Patients’ private information must be protected by organizations that provide business software that touches on patient data (such as customer relationship management (CRM) systems).
The term “ePHI” refers to any PHI that is communicated, stored, or received electronically. The HIPAA Security Rule provides criteria for evaluating ePHI.
ePHI refers to electronic versions of protected health information (PHI) maintained on:
● External hard drives
● Tape recorder with magnetic stripe
● USB drives, CDs, DVDs, and SD cards
● IoT devices such as smartphones and tablets
● Cloud storage and file transmission services
● Home, office, or on-the-go computing using a personal computer
Organizations and individuals handling PHI on a regular basis are considered “covered entities” by HIPAA and are subject to the regulations governing data security and privacy outlined in that act. Providers and insurers of healthcare are included in the definition of “covered entities.”

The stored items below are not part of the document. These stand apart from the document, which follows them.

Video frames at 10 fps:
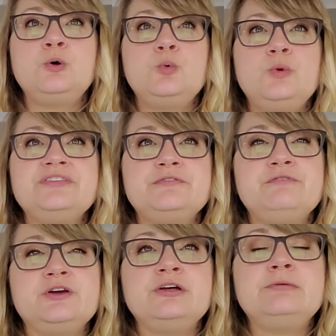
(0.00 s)
with a
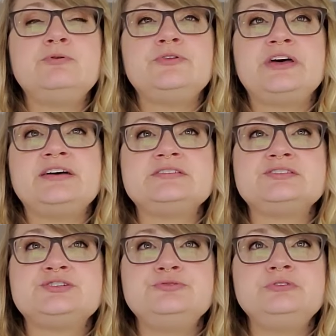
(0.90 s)
variable that has
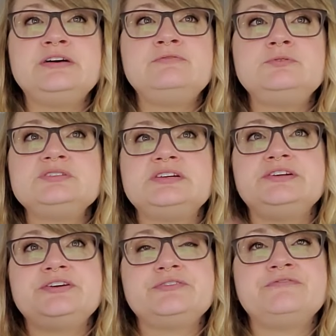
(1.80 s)
2 levels and
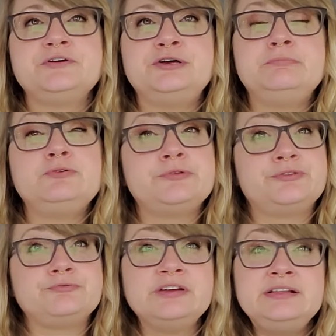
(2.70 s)
another variable with
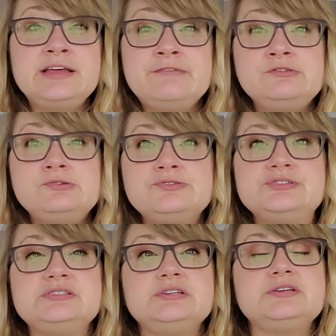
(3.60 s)
3 levels.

As a HIPAA business partner, a third party that handles protected health information (PHI) on behalf of a covered entity is subject to HIPAA regulations. For example, a health information exchange (HIE) is a service that allows healthcare providers to access and share protected health information (PHI).

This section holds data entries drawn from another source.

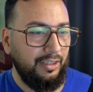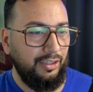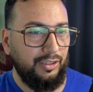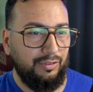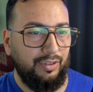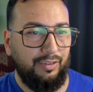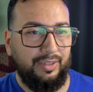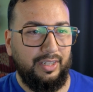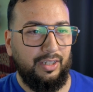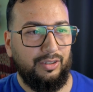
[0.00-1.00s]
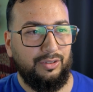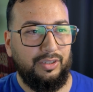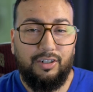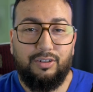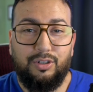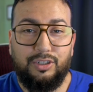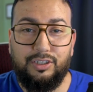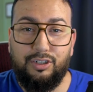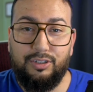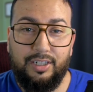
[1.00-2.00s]
you can use them for your videos. Of course,
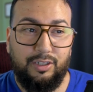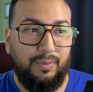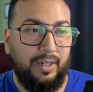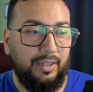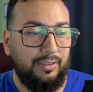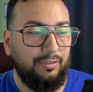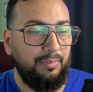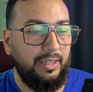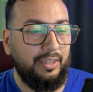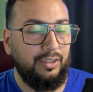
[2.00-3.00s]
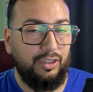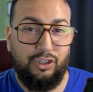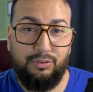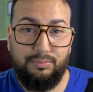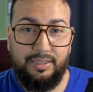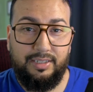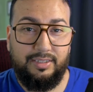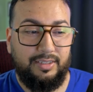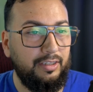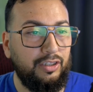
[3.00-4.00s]
you go down the route of making your own
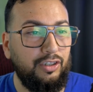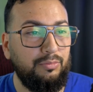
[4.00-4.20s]
beats. Just know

In order to comply with HIPAA’s standards, the healthcare provider’s business associate, the Health Information Exchange (HIE), must be involved in transmitting the protected health information (PHI).
The HIPAA Privacy Rule is the primary regulation governing the safe handling of PHI. It oversees the use and sharing of protected health information by hospitals, ambulatory care centers, long-term care homes, and other healthcare professionals.
Covered entities’ PHI is protected under federal law, and patients have specific rights regarding that PHI. For example, the HIPAA Privacy Rule states that PHI can be disclosed to protect the patient’s health and safety and to communicate with anyone the patient has authorized.
Unauthorized access to protected health information (PHI) is addressed in the HIPAA Security Rule. It is the responsibility of covered entities to protect Personal Health Information (PHI) against potential risks. PHI must also be protected by means of technical, administrative, and physical measures.
Three examples of these safety measures are shown below:
● The usage of firewalls, encryption, and other technological protections is included in technical safeguards.
● Locking up physical records and electronic devices that carry protected health information are examples of physical protections.
● Administrative protections can include regulations that restrict PHI access to certain individuals, safety awareness training, and other security techniques that focus on people.
IT skills and the potential of a PHI security risk must be evaluated by covered companies. Hackers and malware can’t access patient data because HIPAA doesn’t define what kind of technology should be used.